One area of interest in the development of Suricata is hardware acceleration. Using the GPU is particularly interesting, as they are cheap and widely available. We’ve been looking at using the GPU to speed up pattern matching as a first step. Since OpenCL promises to be a cross platform multi vendor API for doing this we first looked at OpenCL. But we were never able to get something stable out of it, not on the NVIDIA drivers in Linux anyway. As that didn’t go anywhere we decided to use CUDA for the time being. CUDA obviously is NVIDIA only. Once we have CUDA fully running we may revisit OpenCL or look at other implementations like AMD/ATI’s stream API.
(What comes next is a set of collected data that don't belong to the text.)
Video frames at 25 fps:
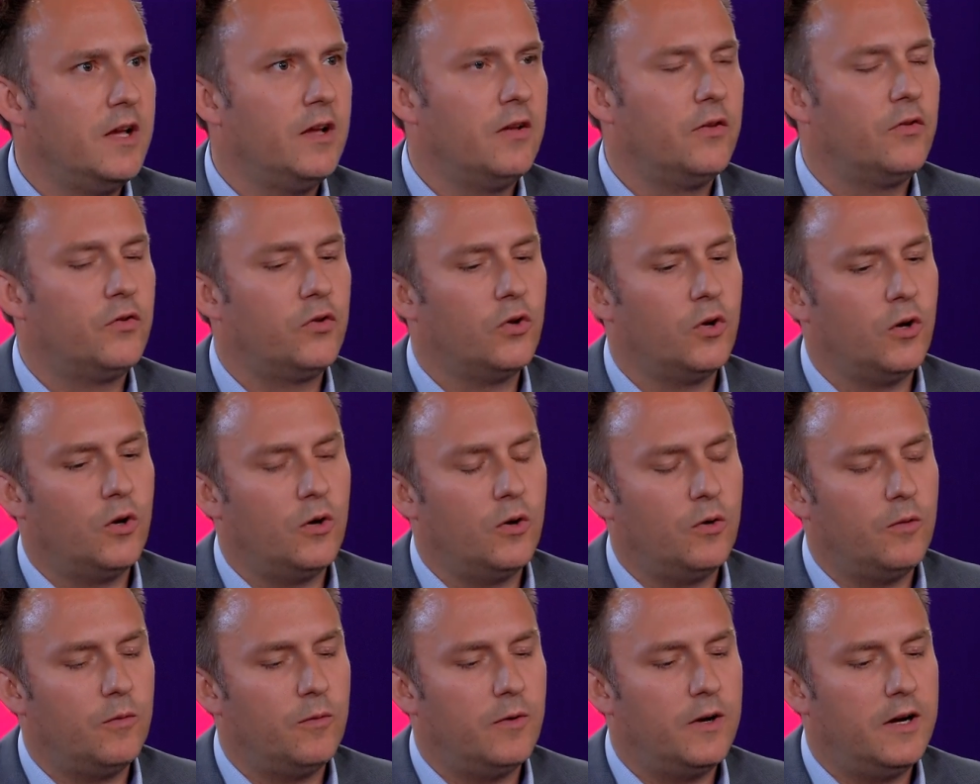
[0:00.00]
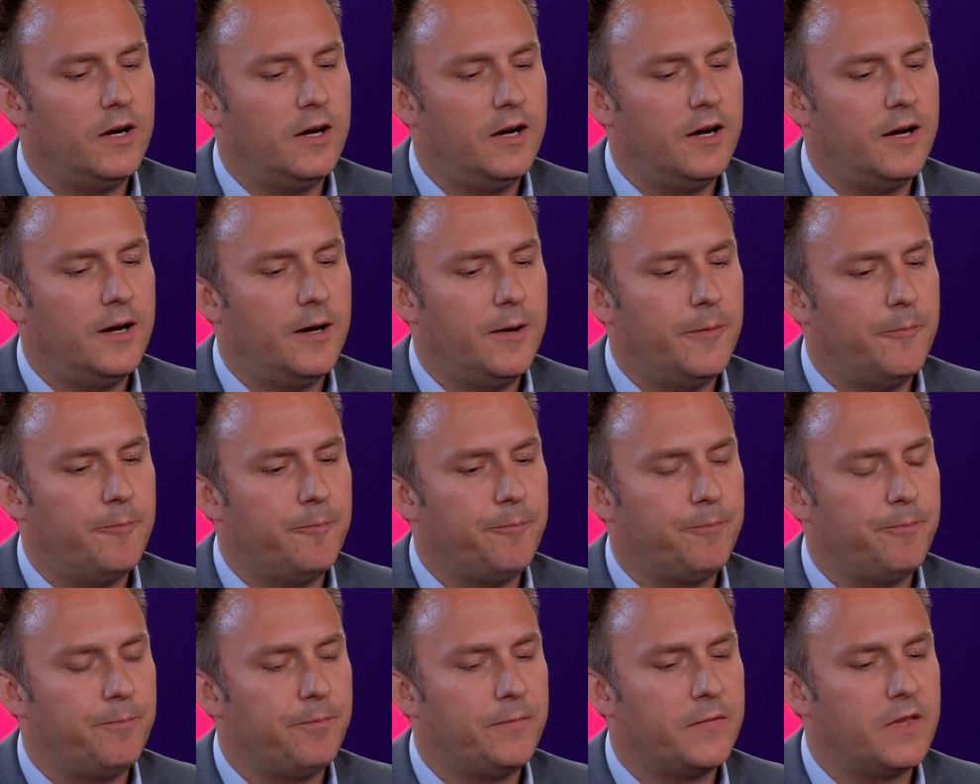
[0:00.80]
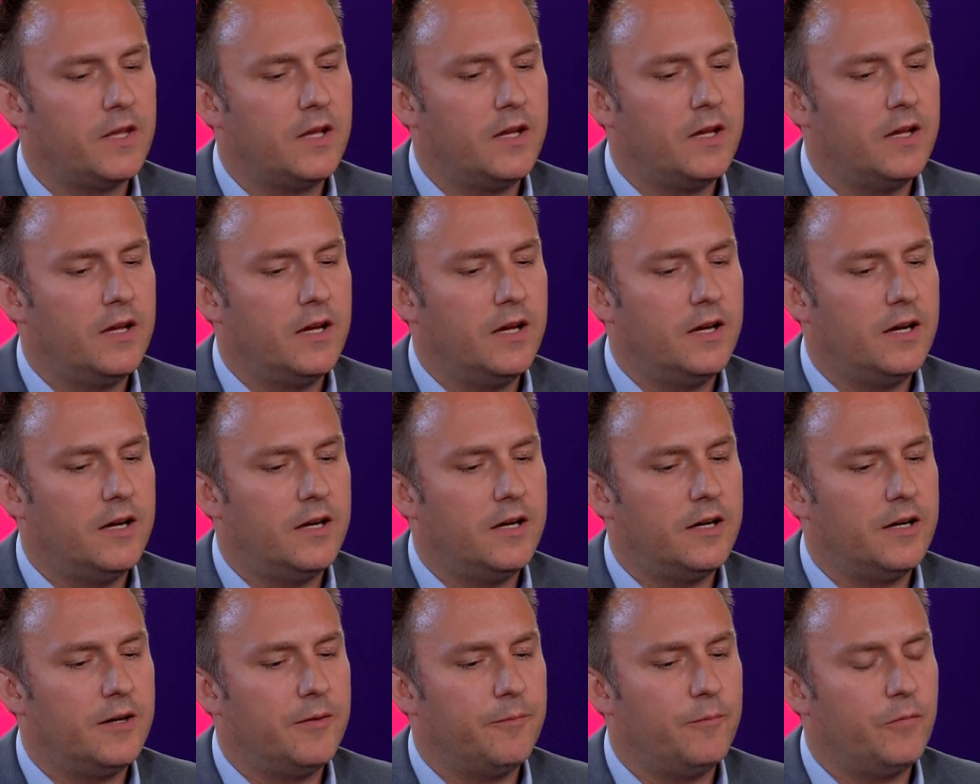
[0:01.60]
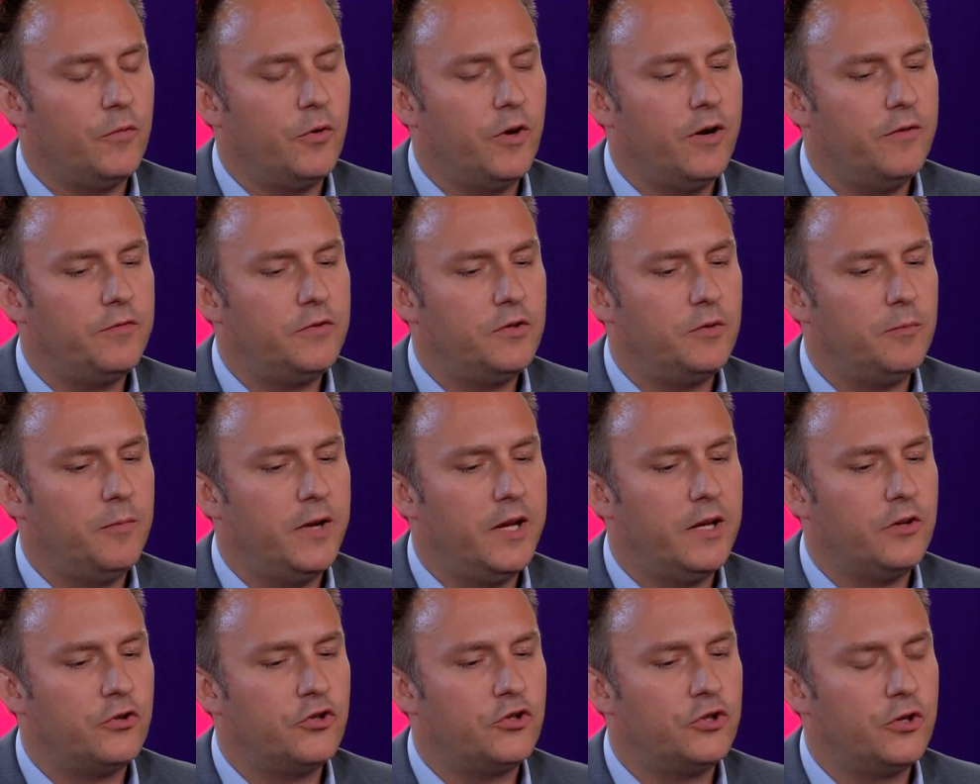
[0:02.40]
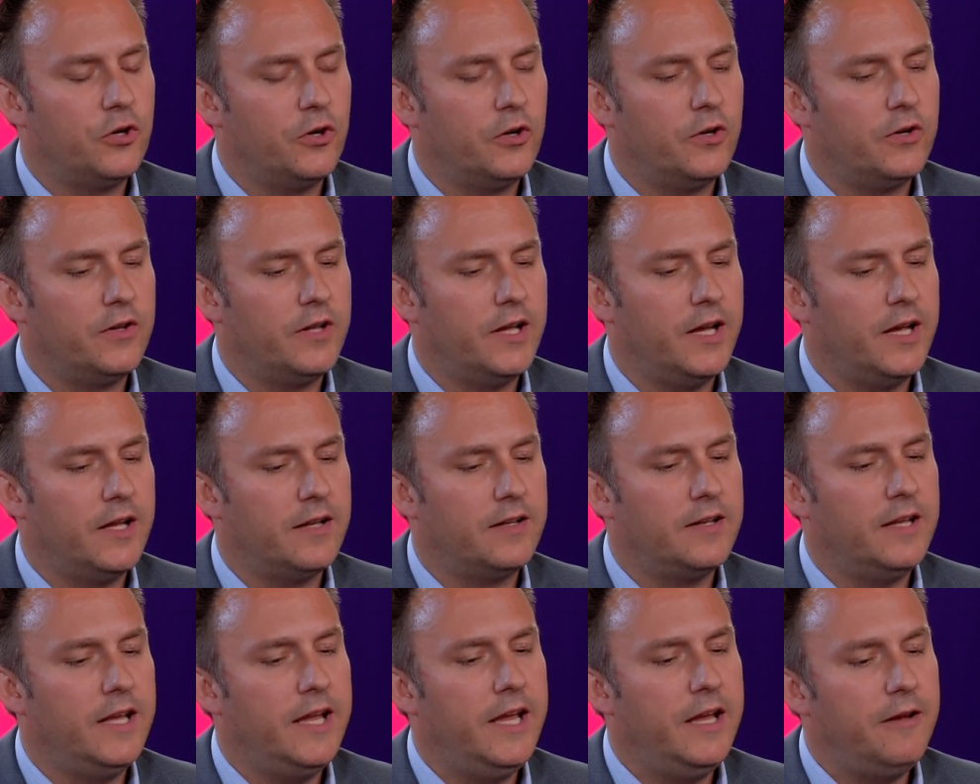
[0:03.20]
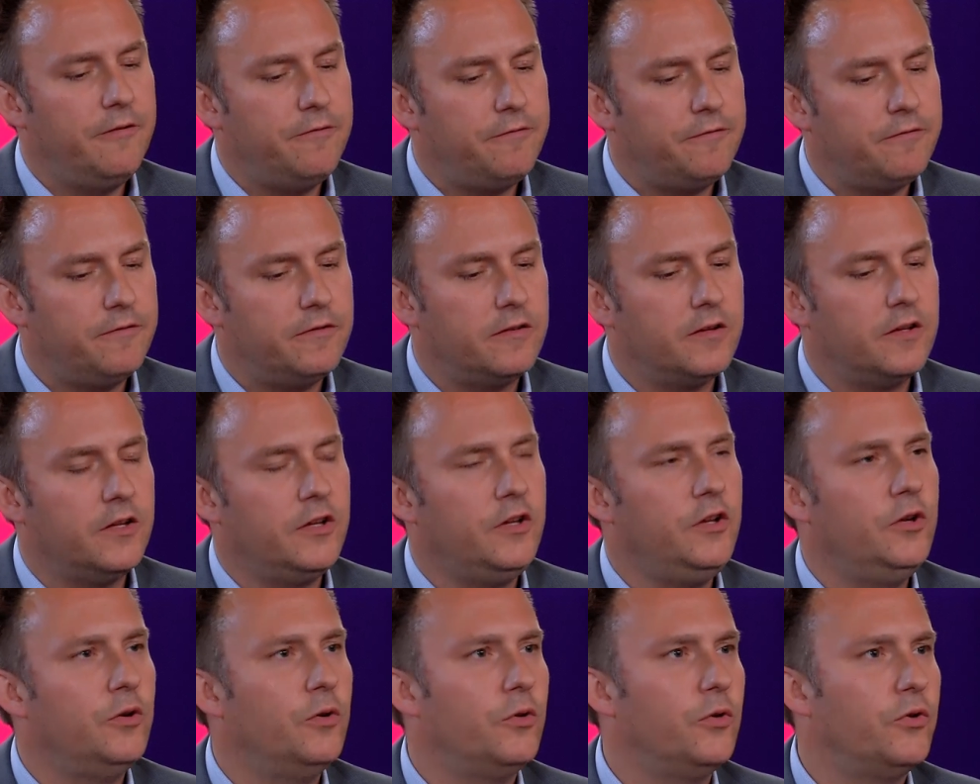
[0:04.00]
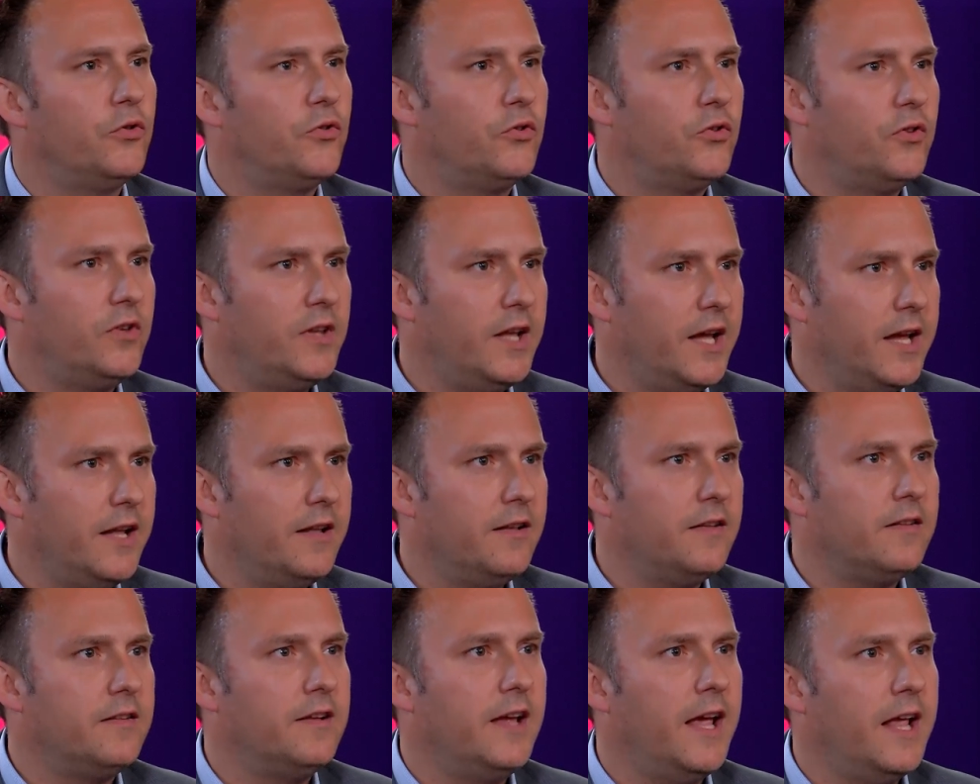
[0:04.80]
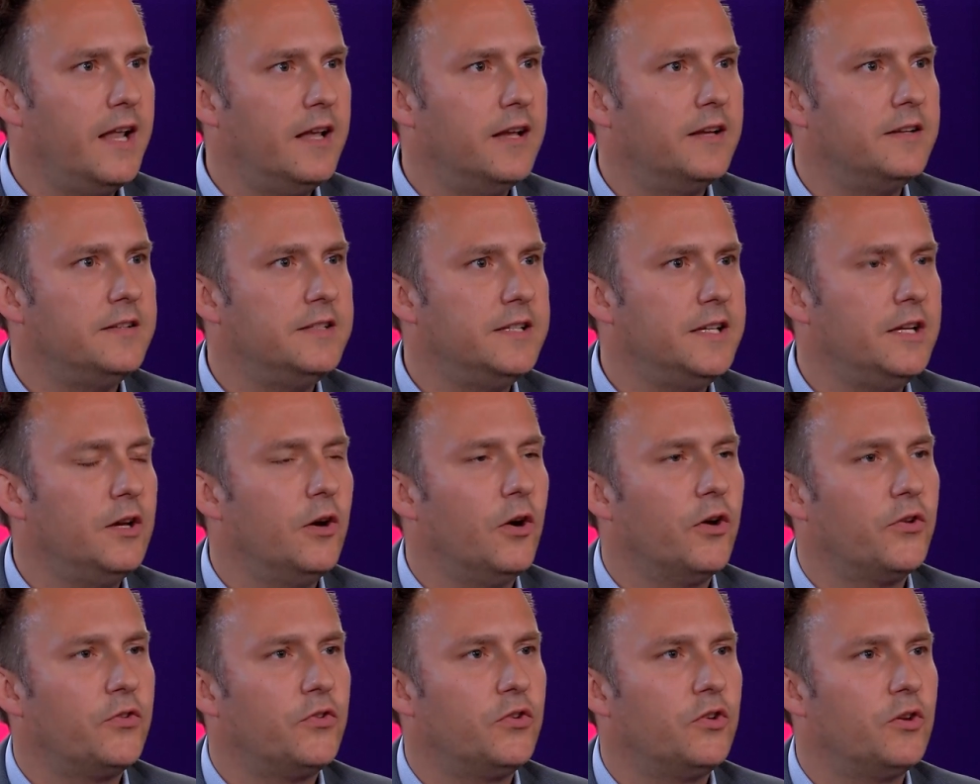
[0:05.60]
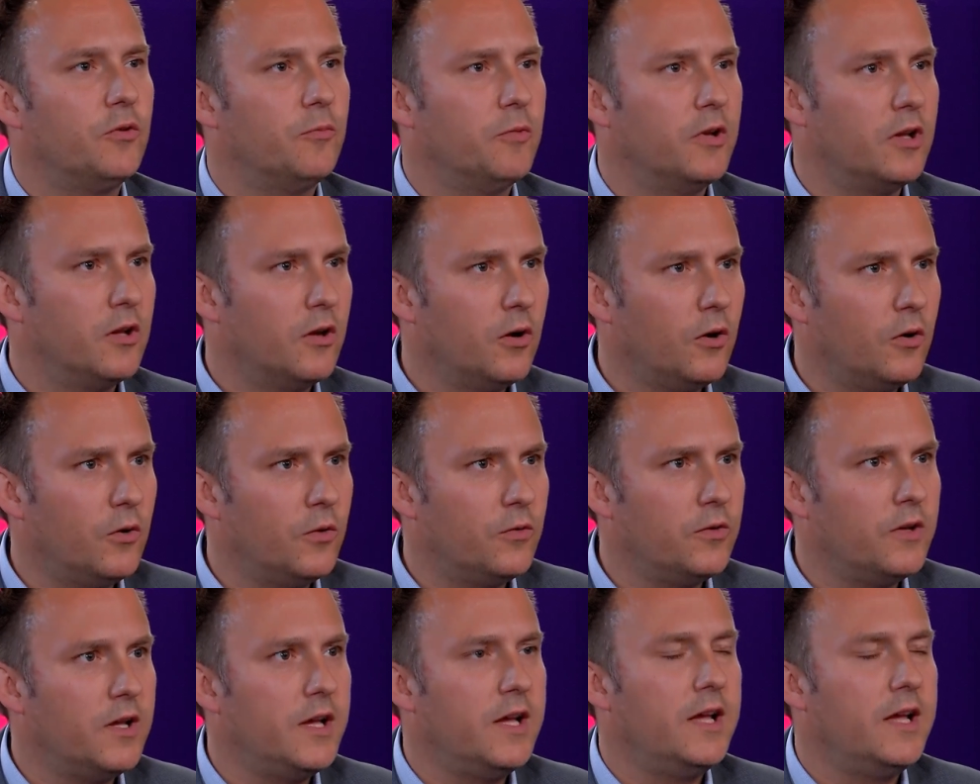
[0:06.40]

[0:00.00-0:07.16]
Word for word: So um, um you have to make sure that if you stent the LAD ostium alone,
What we have so far is a implementation our 2 gram SBNDM pattern matcher algorithm in CUDA. The detection thread(s) currently send packets one by one to a central dispatcher thread that controls the GPU. This setup is far from ideal performance wise, but our first goal was to get it working at all. Currently on my desktop CUDA actually slows things down.
In the next weeks and months we plan to do some redesigning of the CUDA implementation and it’s integration into the engine. We plan to send the packets in batches to the dispatcher thread right after the decoders have determined what the payload portion of a packet is. The (separate) detection thread(s) can then process the results of the GPU when they get to a packet. By using the CUDA scanning async like this we hope that we can reduce the costs of the transfer of packets from and to the card.
Currently the code in the tree can be activated by passing the “–enable-cuda” option to ./configure. Next, in the configuration file enable the cuda pattern matcher by setting the “mpm-algo” option to “b2g_cuda”. As a first test, run the CUDA unittests (assuming you enabled the building of the unittests too) by using “suricata -uUCuda”. Please note that currently running all unittests will fail if CUDA is enabled.
The code is only tested on 32bit Linux at the moment. There are some issues with 64bit that we’re resolving right now. We’re expecting to be continuously updating this code, so be sure to work with the most current version of the git repo all the time!
Let us know your experiences!
Hello,
We are working on a project to also implement an IDS on a GPU, this article and your work is very interesting for us !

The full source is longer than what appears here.